HandMade fluked into two massive hits to start up with (they also picked up The Long Good Friday, a solid success) but soon established a niche - British comedy. Since hardly anyone was making British features at the time, they could have kept their budgets low and enjoyed a longer life churning out these, living off the occasional break-through hit. But they got ambitious, and made Shanghai Surprise then moved to America. Actually even when they moved to America they didn't go Hollywood but still made artier stuff - but they went against their niche and ran into a series of flops which killed the company.

This is a very entertaining book on a very worthwhile subject. It probably needed some more hard data than being mostly interviews - many creative people like to whinge about executives - with the quality of access is high. Oh, one more thing - everyone bags Water but I loved Water, I think it really works.

Sunday, January 29, 2006

Movie review - "Ray" (2004) ***

I grew up knowing Ray Charles mostly as that cuddly very talented blind black man who would made cameos in movies and on tv - no one was more beloved - so it came as a bit of a shock to see this bio which highlights a long heroin addiction and constant infidelity. It doesn't deify him, but you do have sympathy because of the blind thing and because Jaime Foxx is so good in the lead role. Also good is the period detail and the acting. It is well done.

Thursday, January 05, 2006

Book review - "Bee Gees: tales of the brothers Gibb"

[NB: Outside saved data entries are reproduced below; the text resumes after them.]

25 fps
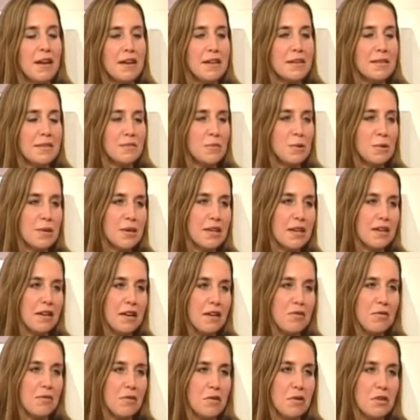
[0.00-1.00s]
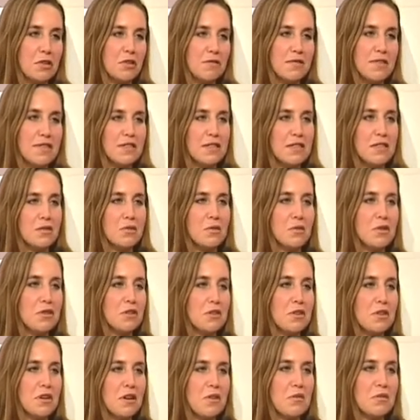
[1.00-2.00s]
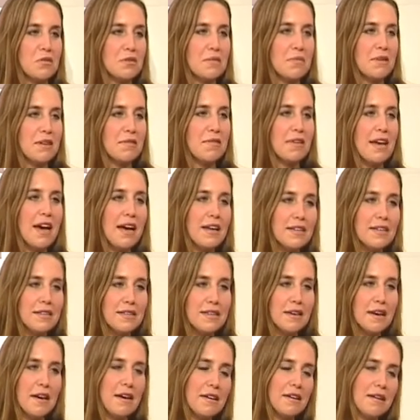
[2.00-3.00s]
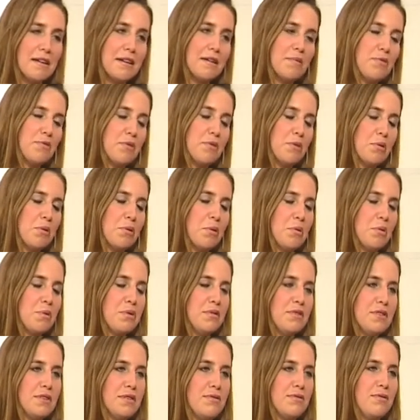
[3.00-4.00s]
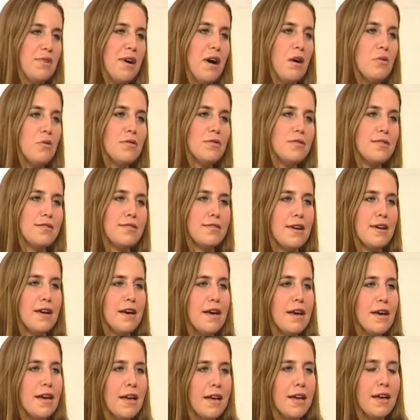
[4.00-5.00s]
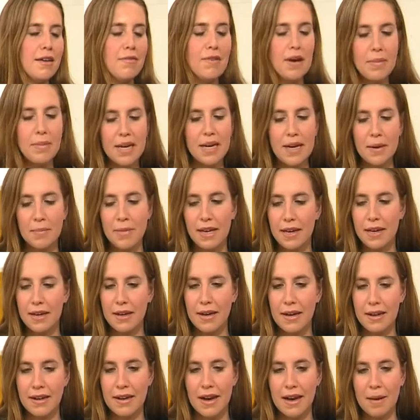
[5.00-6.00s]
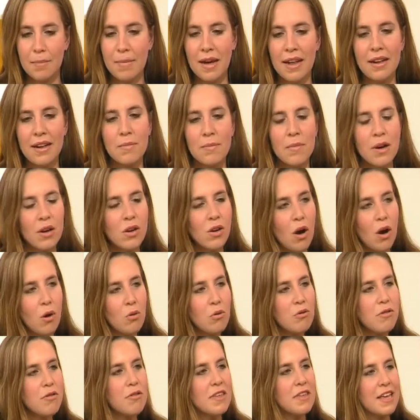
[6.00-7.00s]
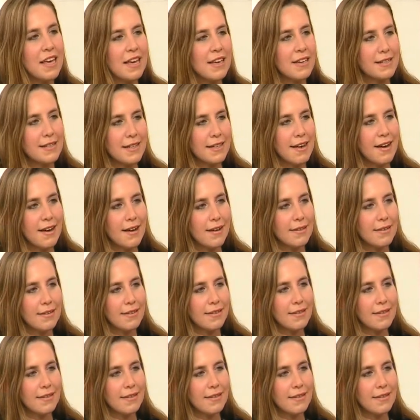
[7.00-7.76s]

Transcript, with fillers: alles Mögliche erforscht, was die Deutschen ausmacht. Wir hatten es gerade eben von Goethes Faust. Ich war mal in Amerika, da haben alle immer Gothy gesagt.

Exhaustive bio on the famous pop band, written by Melinda Bilyeu, Hector Cook, Andrew Môn Hughes, with Joseph Brennan and Mark Crohan. Covers the early years in England and the Isle of Man, the move to Australia, working in Brisbane and Sydney (where they became professional performers, though never really had a hit record until "Spicks and Specks" just before they left to go to England), moving to England and signing with Robert Stigwood and earning almost instant fame (pay off for all the hard work), the band breaks up they get back together, then a major slump, then disco and Saturday Night Fever and being a mega band, then a backlash in the early 80s but at the same time mass success writing songs for others (eg "Heartbreaker", "Guilty", "Islands in the Stream") then a revival in the late 80s, and then establishment band. A full on journey and this book tries to pack it all in - too much so, at times - it feels as though it would have been better as a reference book than a bio, with all the chatting about what songs have been released where and special German editions of albums. Engrossing.

The boys themselves seem quite normal - well, Maurice was an alcho for 25 years (the book I read only goes up to 2001 so doesn't cover his death), and Robin's wife seems to be bisexual, but no major eccentricities, just a lot of hard work: presumably because they put in such major hard yards in Australia. Compare with their poor brother Andy, better looking than any of them and just as talented, who became famous really quickly and got hooked on everything, rooting up his heart so he went to an early death.

The Bee Gees are sometimes claimed as Australian but really are more English, though the Australian experience seems to have really made them - indeed, Barry suggested Andy go to Australia to start his career as it would be a great place to learn, and Andy did just that (he even got married to an Aussie girl, who he later dumped). But there were many Aussie connections for the group: in the late 60s the Bee Gees were actually a five piece, with the brothers plus a drummer Colin Petersen (who was in the film Smiley) and a guitarist, both Aussies; Stigwood was of course an Aussie and they were involved in promoting Aussie acts like Ronnie Burns.

A very interesting read - but should have been an encyclopedia.